Glauque (BE)

What is Glauque? A color? An atmosphere? A moment in time? Or perhaps all of that, condensed into the journey of a band whose story began in 2017, when Louis Lemage, a student who had dropped out and wanted to turn his raw, wounded writing into songs, recorded a few demos with Aadriejan Montens, then studying at the Namur Conservatory in Belgium. A few months later, Baptiste and Lucas, also students at the Conservatory, joined them. The four quickly began performing live, making the search for a name necessary. Glauque it was.

Following their six track EP Glauque, which gathered their early singles, Les gens passent, le temps reste became their first full-length album.

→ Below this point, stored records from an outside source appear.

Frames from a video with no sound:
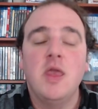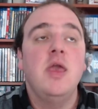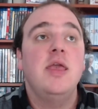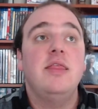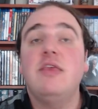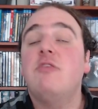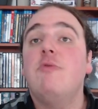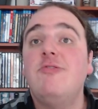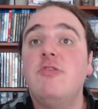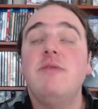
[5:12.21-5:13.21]
These
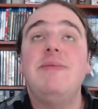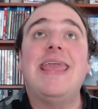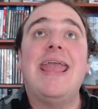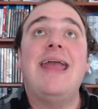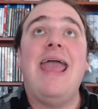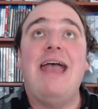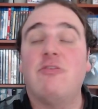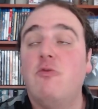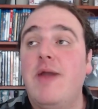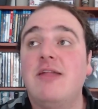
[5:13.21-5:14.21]
originally began as a
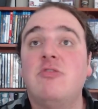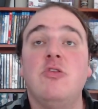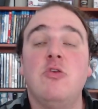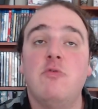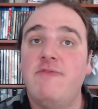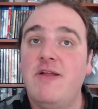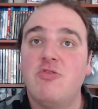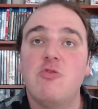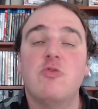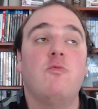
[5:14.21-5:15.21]
way to do
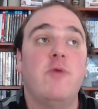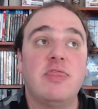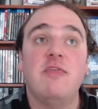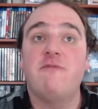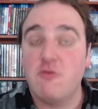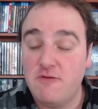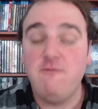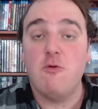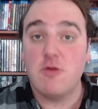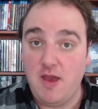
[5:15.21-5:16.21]
adventures with the first
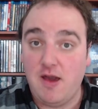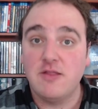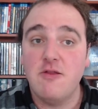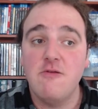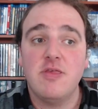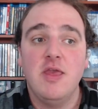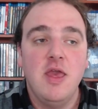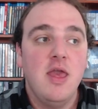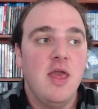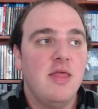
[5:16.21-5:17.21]
four Doctors.
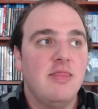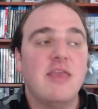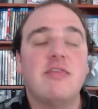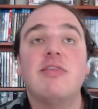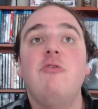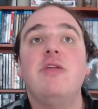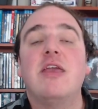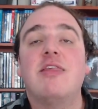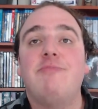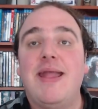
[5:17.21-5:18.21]
They slowly
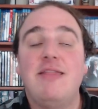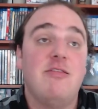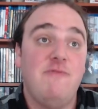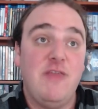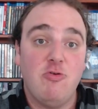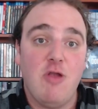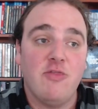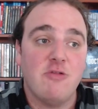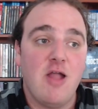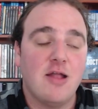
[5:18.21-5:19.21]
expanded to feature
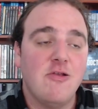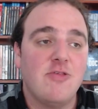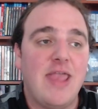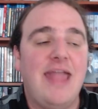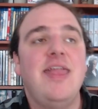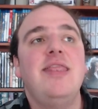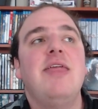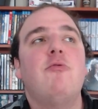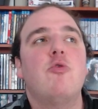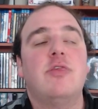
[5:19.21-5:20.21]
other Doctors, and then they
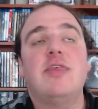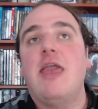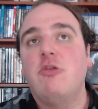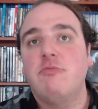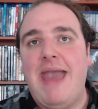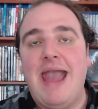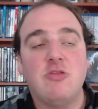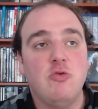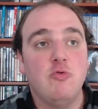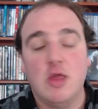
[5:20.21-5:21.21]
were scaled back
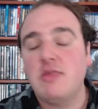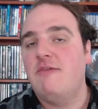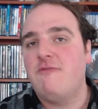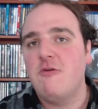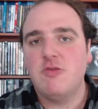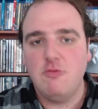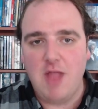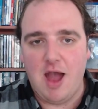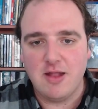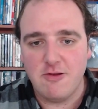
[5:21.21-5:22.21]
to just the first two
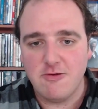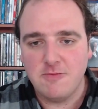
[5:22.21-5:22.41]
Doctors.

Much like the group’s name, which plays on polysemy, Glauque’s music stands out through its ability to express both darkness and a fierce will to live. « Facing loss with what it leaves behind, the good and the bad » is the thread running through the album’s twelve tracks. This notion of loss goes beyond the feeling of impermanence implied by the album title, and beyond the grief carried over ten minutes in the closing track Deuil. It only partially overlaps with the heartbreak of Bleu.e, the disenchantment of Plan Large, or the fatalism of Pas le Choix.

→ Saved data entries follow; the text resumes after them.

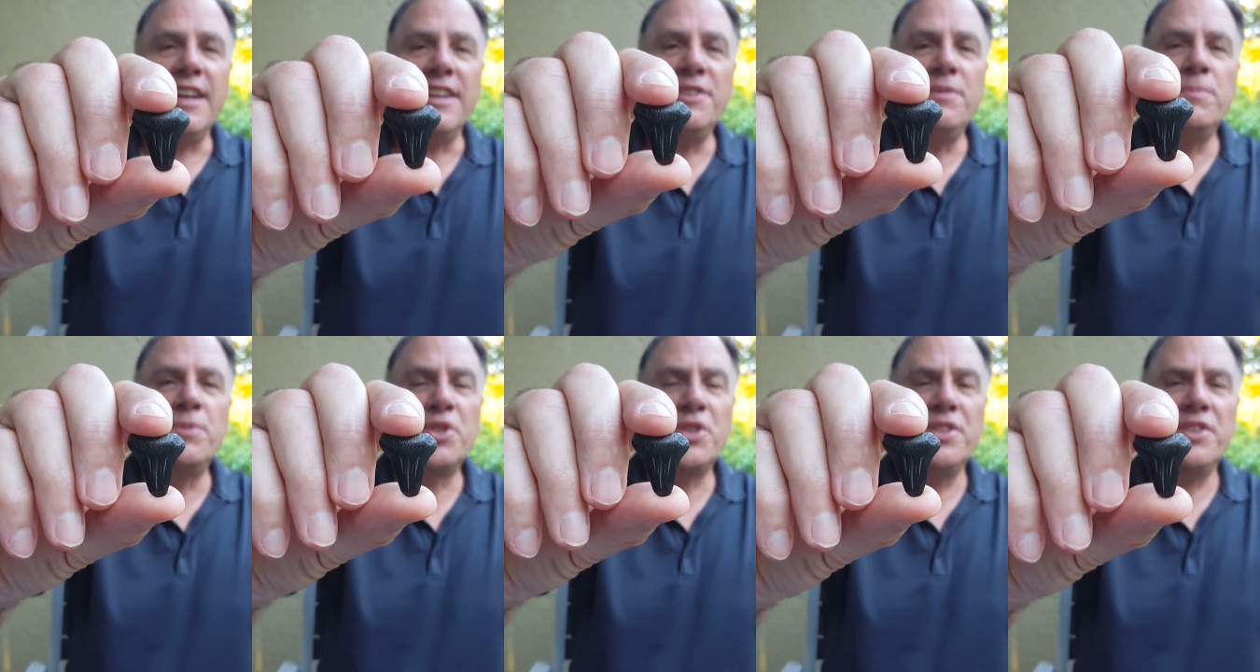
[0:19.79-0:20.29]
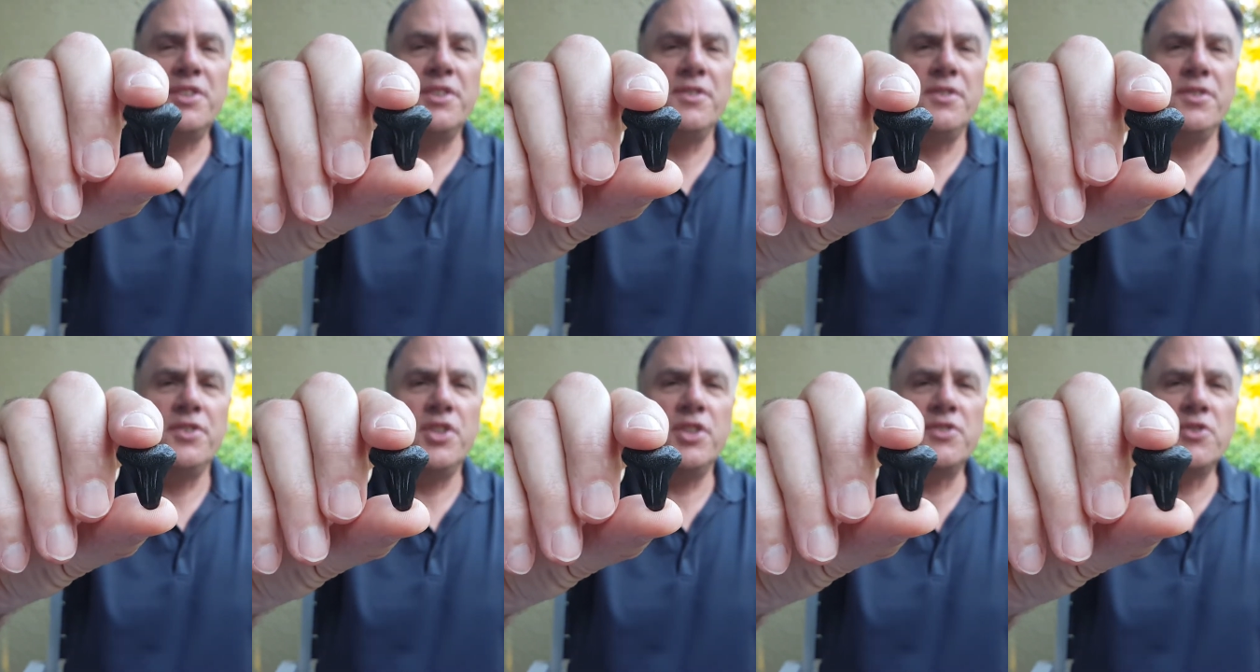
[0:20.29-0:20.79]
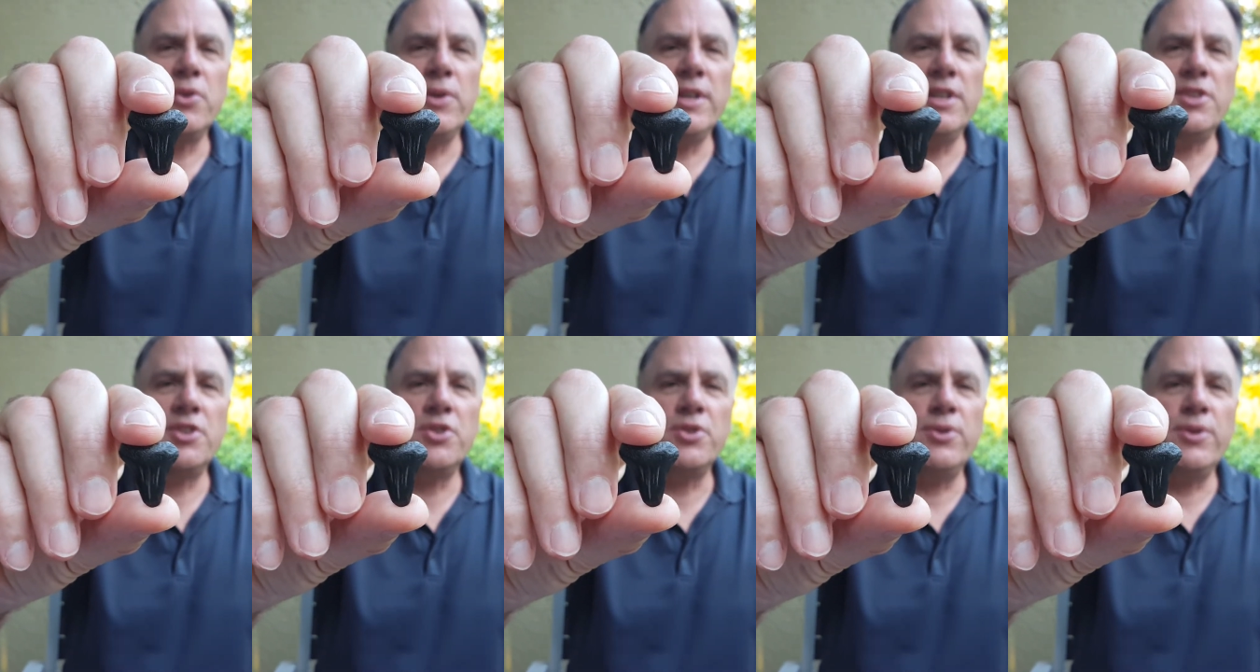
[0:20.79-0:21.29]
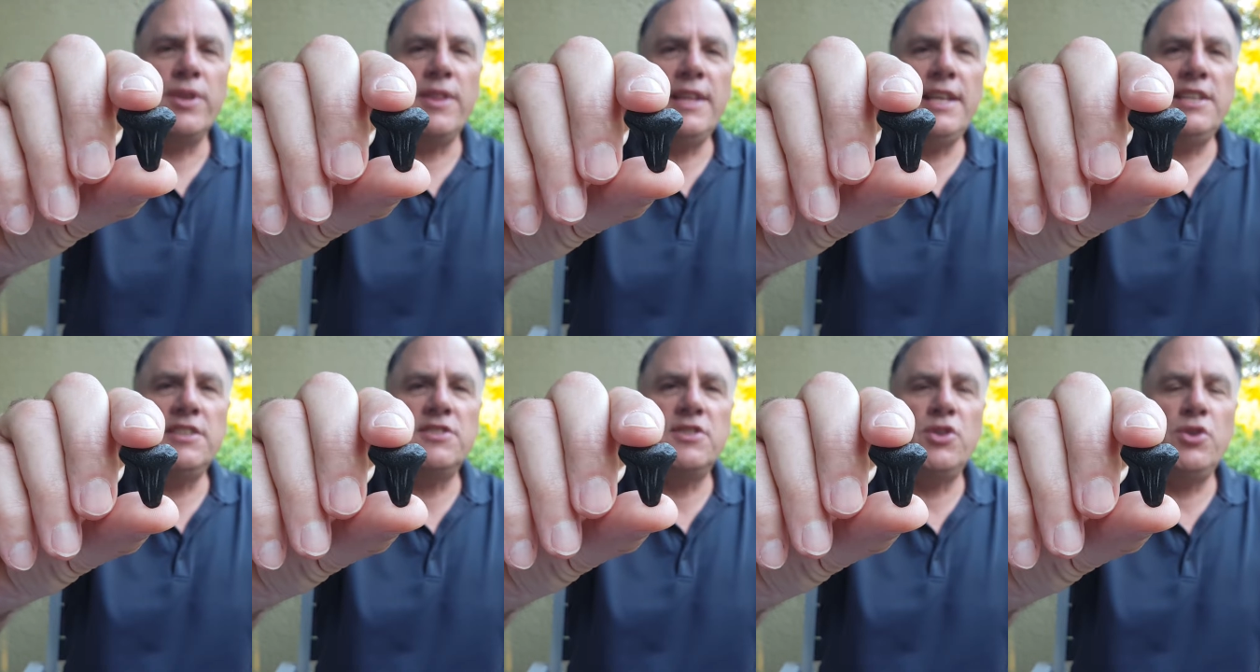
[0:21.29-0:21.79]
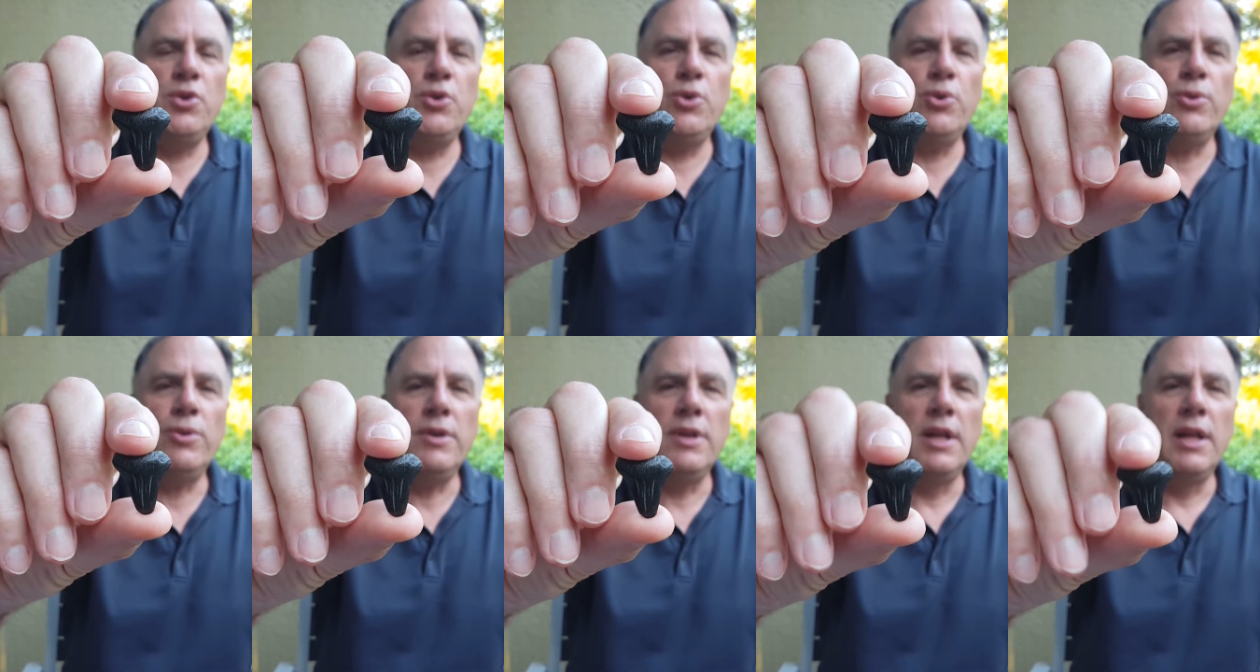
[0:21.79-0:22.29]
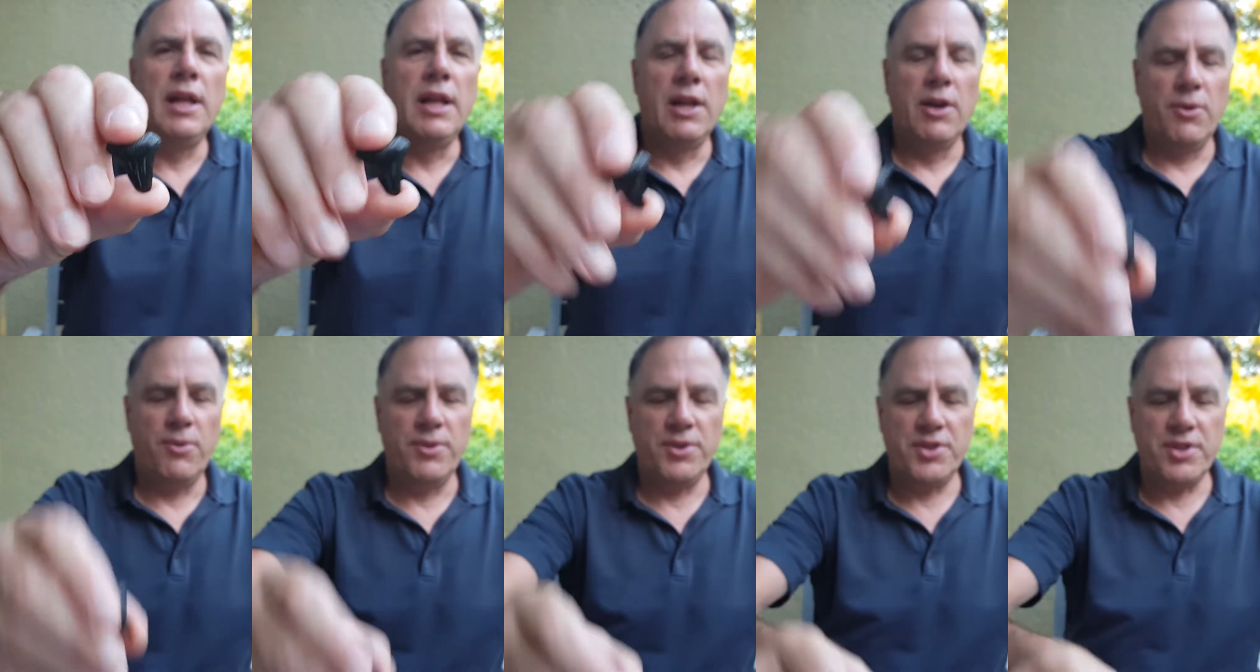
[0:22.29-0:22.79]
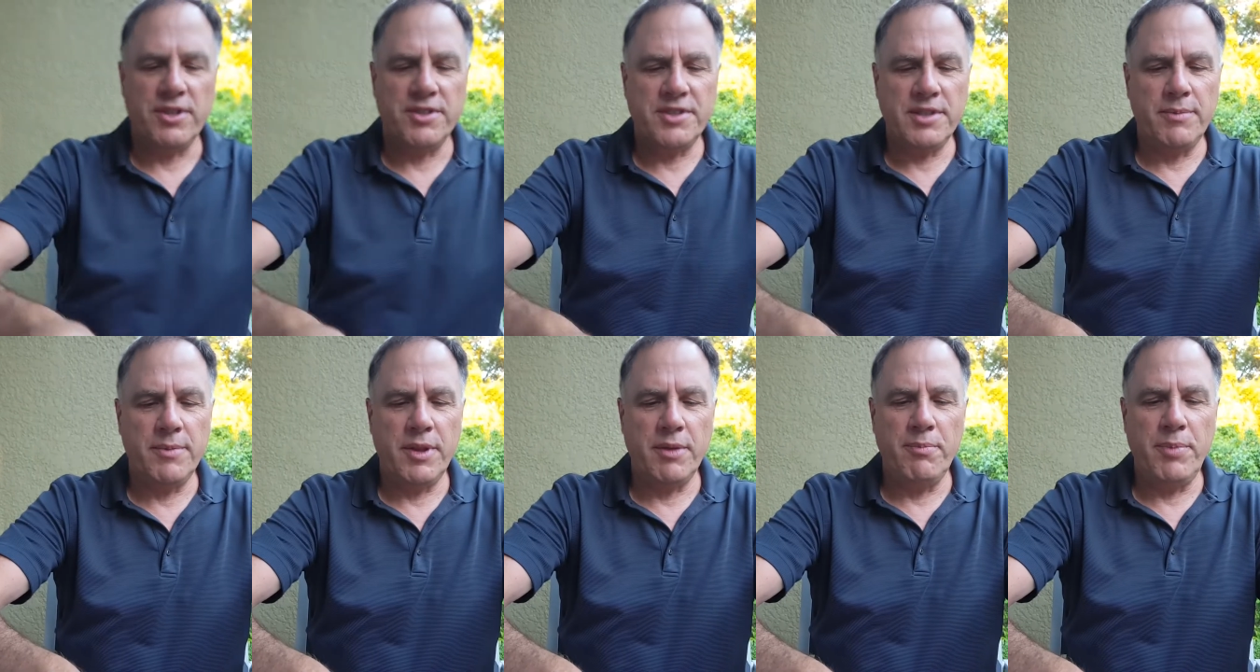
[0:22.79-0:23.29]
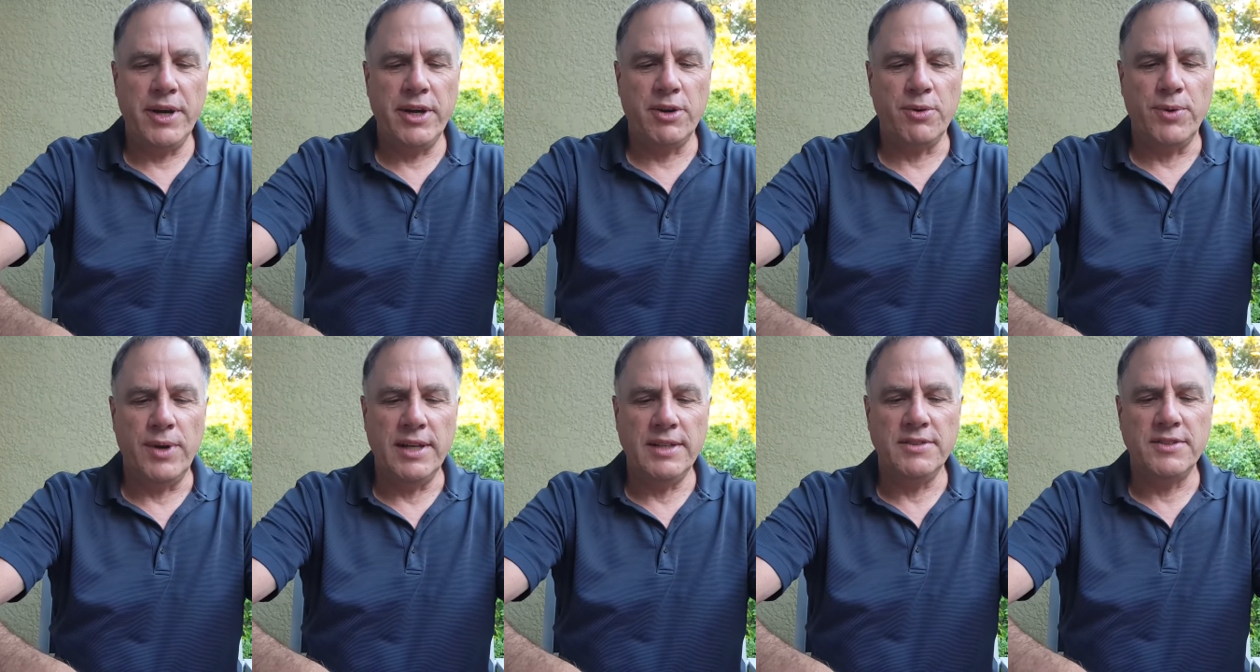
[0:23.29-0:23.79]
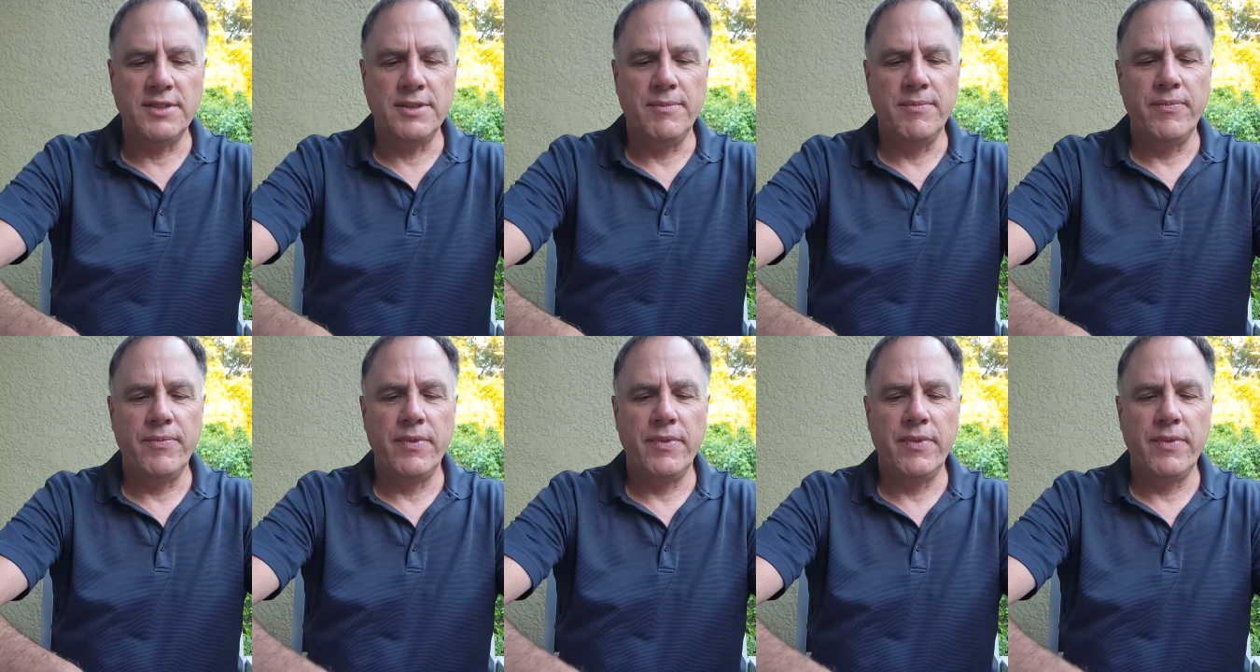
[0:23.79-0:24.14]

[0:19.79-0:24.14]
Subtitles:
I'm just going to show you these two, which are some of the bigger ones.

No, what seems to have gone missing along the way is something deeper: the very feeling of existing. Or of existing poorly, incompletely. Hence the surge of clear-eyed self examination in Plusieurs Moi, where Louis confronts himself and his doubts, confessing « I am not an artist. » Hence the unflinching self-portraits of Friable and Noir, where the lyrics expose imposture, both the author’s and everyone else’s, leaving behind the bruised face of a boxer after the bell. At moments, one might think of the self-lacerating honesty of Brel, yet the industrial beats, as if produced by the valves and pistons of an icebreaker’s engine room, pull the music back into a stark, modern world from which escape seems possible only through intoxication, especially the intoxication of dance. Each lyric becomes a leap into the void of an era stripped of horizons. Starting a family? Rance rejects the idea altogether. A nihilistic gesture? More a search for truth. Lying neither to oneself nor to others. Admitting one’s multiplicity in a world reluctant to recognize complexity. Bearing mortality without reaching for the comfort of a mythologized past, without seeking shelter in melancholia, without believing in love yet still searching for it. And turning despair into a combative bond.